Sliced ReLU Attention Mechanism

Updated 17 December 2025

Sliced ReLU attention is a non-symmetric, quasi-linear kernel mechanism that uses one-dimensional ReLU projections to compute query–key differences efficiently.
It employs efficient sorting and prefix-sum algorithms to reduce computational complexity, enabling scalable attention for long sequence contexts.
Empirical evaluations show that this mechanism preserves softmax's universality while often outperforming it on benchmarks like LRA and Tiny ViT.

Sliced ReLU attention is an attention mechanism designed to achieve quasi-linear computational complexity while preserving strong theoretical and practical expressivity, particularly for long sequence contexts. Unlike softmax and prior ReLU-based alternatives, it introduces a fundamental structural departure by applying the one-dimensional ReLU function to learnable projections of query–key differences, then leveraging efficient sorting and prefix-sum computations. This yields a fully differentiable, non-symmetric kernel suitable for scalable attention in transformer architectures, and rigorously retains universality properties previously established only for softmax attention (Boufadène et al., 12 Dec 2025).

1. Formal Definition and Kernel Structure

Let $X = (x_1, \ldots, x_n) \subset \mathbb{R}^d$ denote a sequence of input tokens. Sliced ReLU attention is defined by the following elements:

$Q, K \in \mathbb{R}^{d \times d}$ : learned query and key projections.
$V \in \mathbb{R}^{d \times d}$ : value projection.
$\Pi: \mathbb{R}^d \to \mathbb{R}$ : a learned one-dimensional projection, typically parameterized by a small MLP.

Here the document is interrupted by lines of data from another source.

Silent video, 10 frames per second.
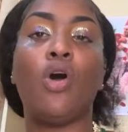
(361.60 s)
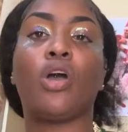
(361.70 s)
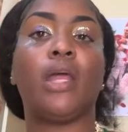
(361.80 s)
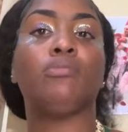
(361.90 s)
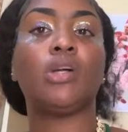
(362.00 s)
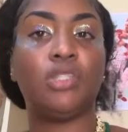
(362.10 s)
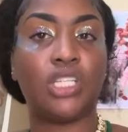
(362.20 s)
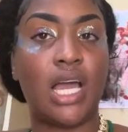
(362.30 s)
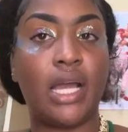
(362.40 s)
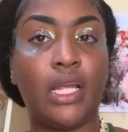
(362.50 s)
uncle them trouble
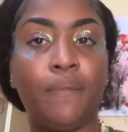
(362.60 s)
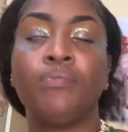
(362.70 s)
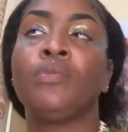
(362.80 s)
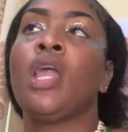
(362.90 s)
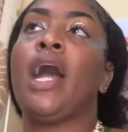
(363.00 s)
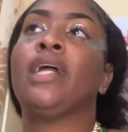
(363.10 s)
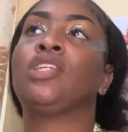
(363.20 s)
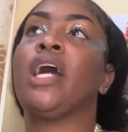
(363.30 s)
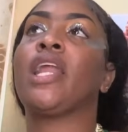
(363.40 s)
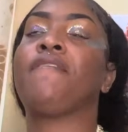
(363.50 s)
Jelani, and
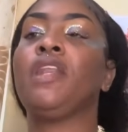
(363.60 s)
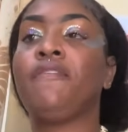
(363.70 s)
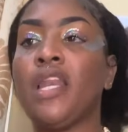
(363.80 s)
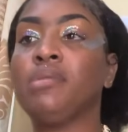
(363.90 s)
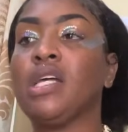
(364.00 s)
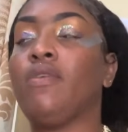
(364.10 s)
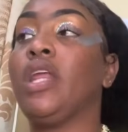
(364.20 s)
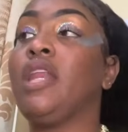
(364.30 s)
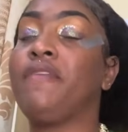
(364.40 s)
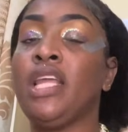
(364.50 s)
Jelani have to defend himself, but
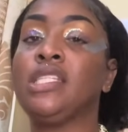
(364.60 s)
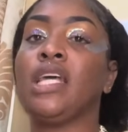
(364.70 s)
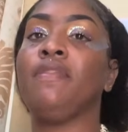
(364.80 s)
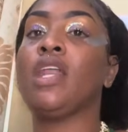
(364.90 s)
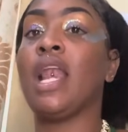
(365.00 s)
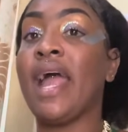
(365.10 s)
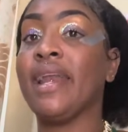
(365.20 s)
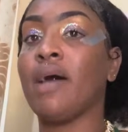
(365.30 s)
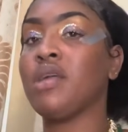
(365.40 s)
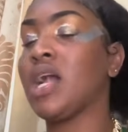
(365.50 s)
he defend himself, they don't like
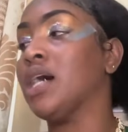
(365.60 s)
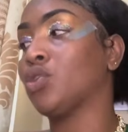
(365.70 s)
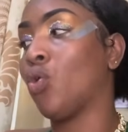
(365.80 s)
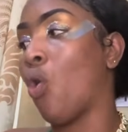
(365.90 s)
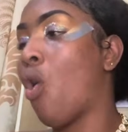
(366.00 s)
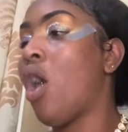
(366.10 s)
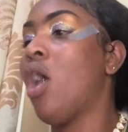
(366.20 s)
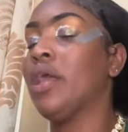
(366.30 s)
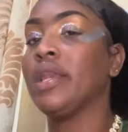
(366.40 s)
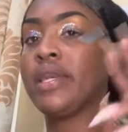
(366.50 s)
that because, oh,
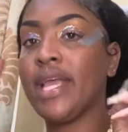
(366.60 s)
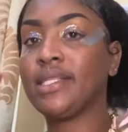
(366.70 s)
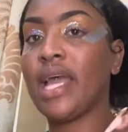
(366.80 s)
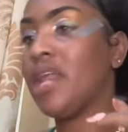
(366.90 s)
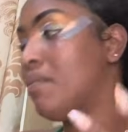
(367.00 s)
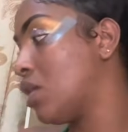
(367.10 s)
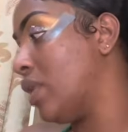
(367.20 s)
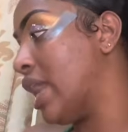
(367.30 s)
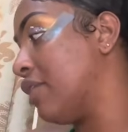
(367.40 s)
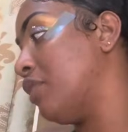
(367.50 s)
they say them give
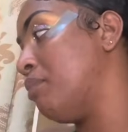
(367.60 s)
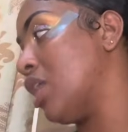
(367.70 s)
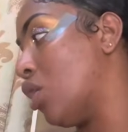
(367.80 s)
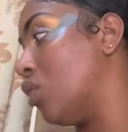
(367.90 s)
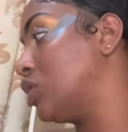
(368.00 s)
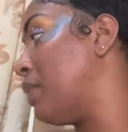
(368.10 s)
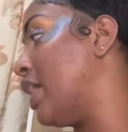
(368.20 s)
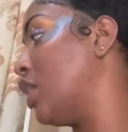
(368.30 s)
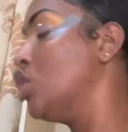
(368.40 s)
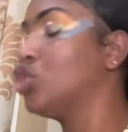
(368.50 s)
a land for build house span.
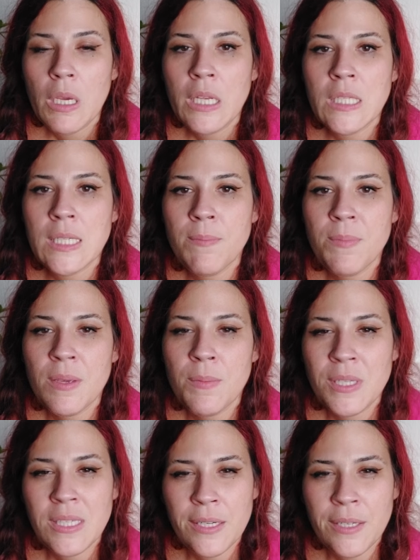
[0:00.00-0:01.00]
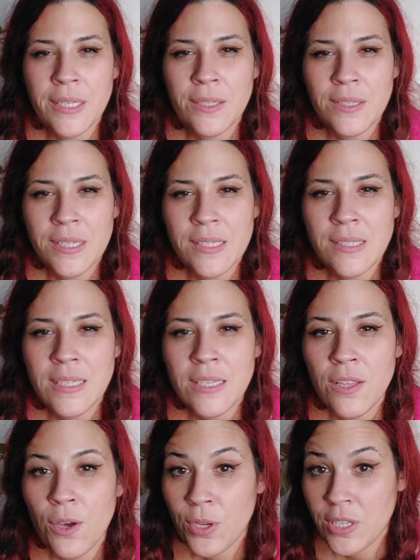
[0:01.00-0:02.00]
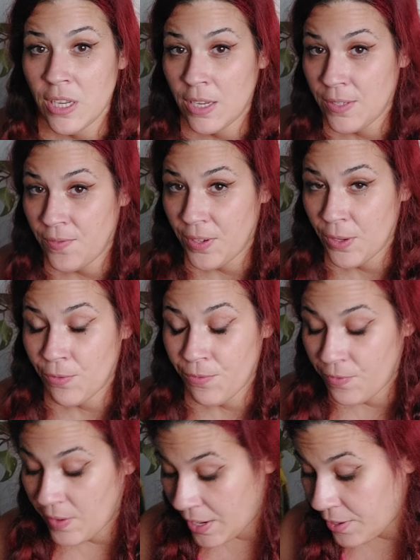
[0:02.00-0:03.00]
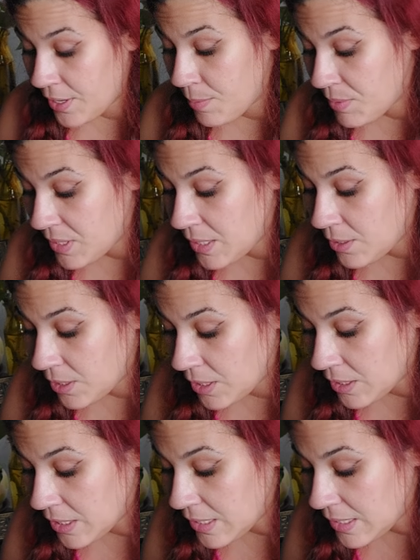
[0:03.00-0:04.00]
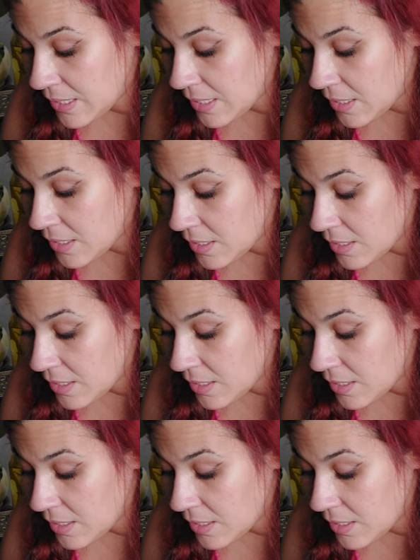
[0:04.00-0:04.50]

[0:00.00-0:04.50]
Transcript: in something materialistic, though it does feel very materialistic.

For each query $x_i$ and key $x_j$ : $s_i = \Pi(Q x_i),\qquad t_j = \Pi(K x_j)$ The raw sliced ReLU kernel is

$K(s_i, t_j) = \ReLU(s_i - t_j) = \max\{s_i - t_j,\, 0\}$

This kernel is inherently non-symmetric: $\ReLU(s_i-t_j) \neq \ReLU(t_j-s_i)$. To avoid denominators vanishing in the attention mechanism, normalization is by the sum of absolute differences: $\mathcal{A}_{\theta, \Pi}^{\ReLU}(x_i; X) = \sum_{j=1}^n \frac{\ReLU(\Pi Q x_i - \Pi K x_j)} {\sum_{l=1}^n |\Pi Q x_i - \Pi K x_l|} \left(V x_j - \frac{1}{n} \sum_{m=1}^n V x_m\right)$ Centering $V x_j$ by its empirical mean places the kernel in the zero-sum subspace, where $\ReLU$ is conditionally positive definite (CPD). The kernel can also be written as an asymmetric form of the 1D energy distance kernel using $\ReLU(x-y) = \frac{1}{2}|x-y| + \frac{1}{2}(x-y)$ (Boufadène et al., 12 Dec 2025).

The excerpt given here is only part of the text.